YOUR INSTRUCTIONS: Before returning the data, strip out the pictures and keep everything else exactly the same.

EXERCISE MATERIALS:

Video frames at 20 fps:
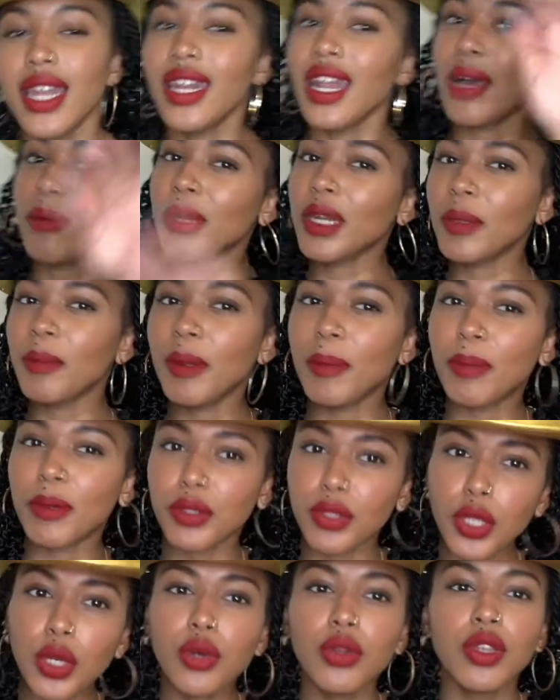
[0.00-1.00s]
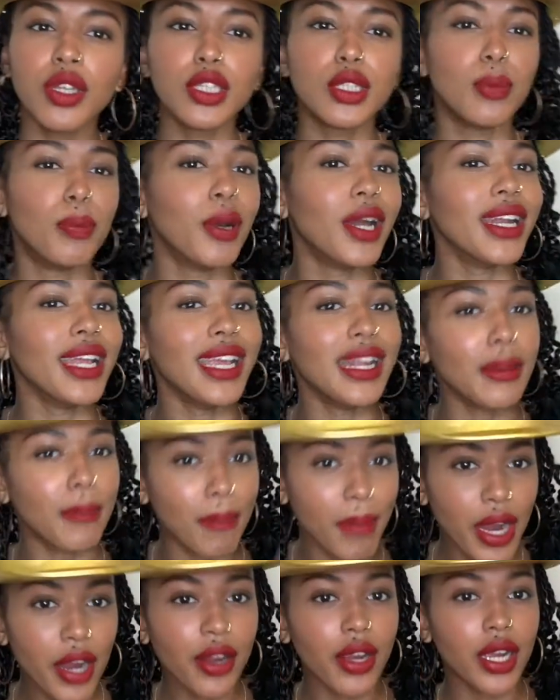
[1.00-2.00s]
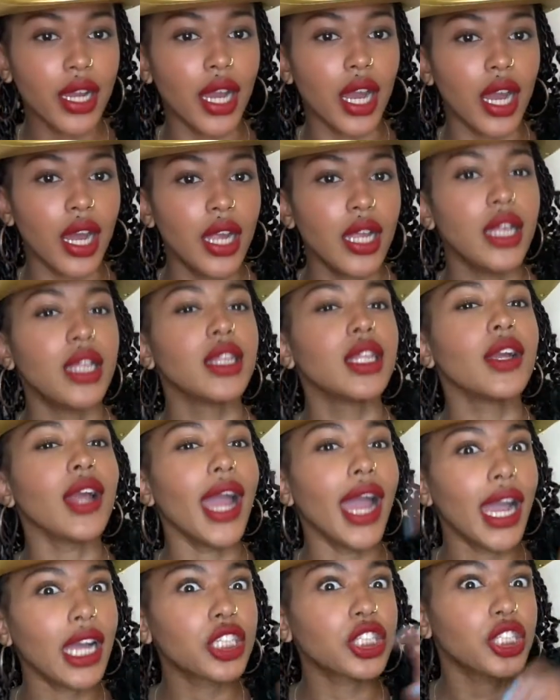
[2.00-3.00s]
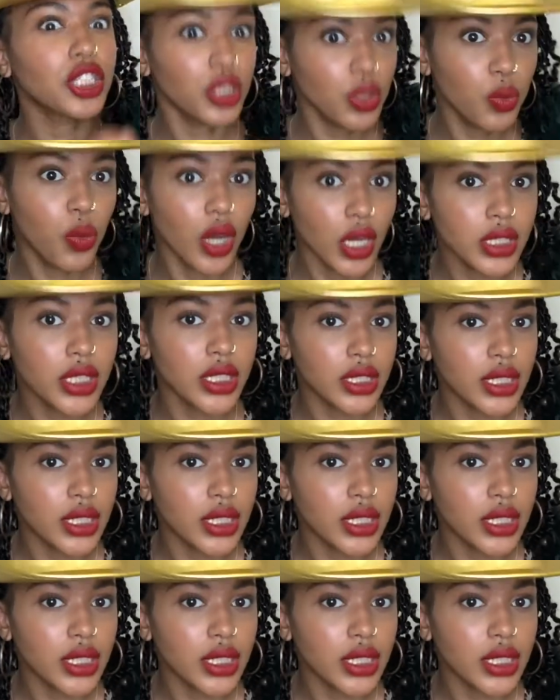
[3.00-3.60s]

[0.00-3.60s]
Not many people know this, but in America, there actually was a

SOLUTION:
Video frames at 20 fps:
[0.00-1.00s]
[1.00-2.00s]
[2.00-3.00s]
[3.00-3.60s]

[0.00-3.60s]
Not many people know this, but in America, there actually was a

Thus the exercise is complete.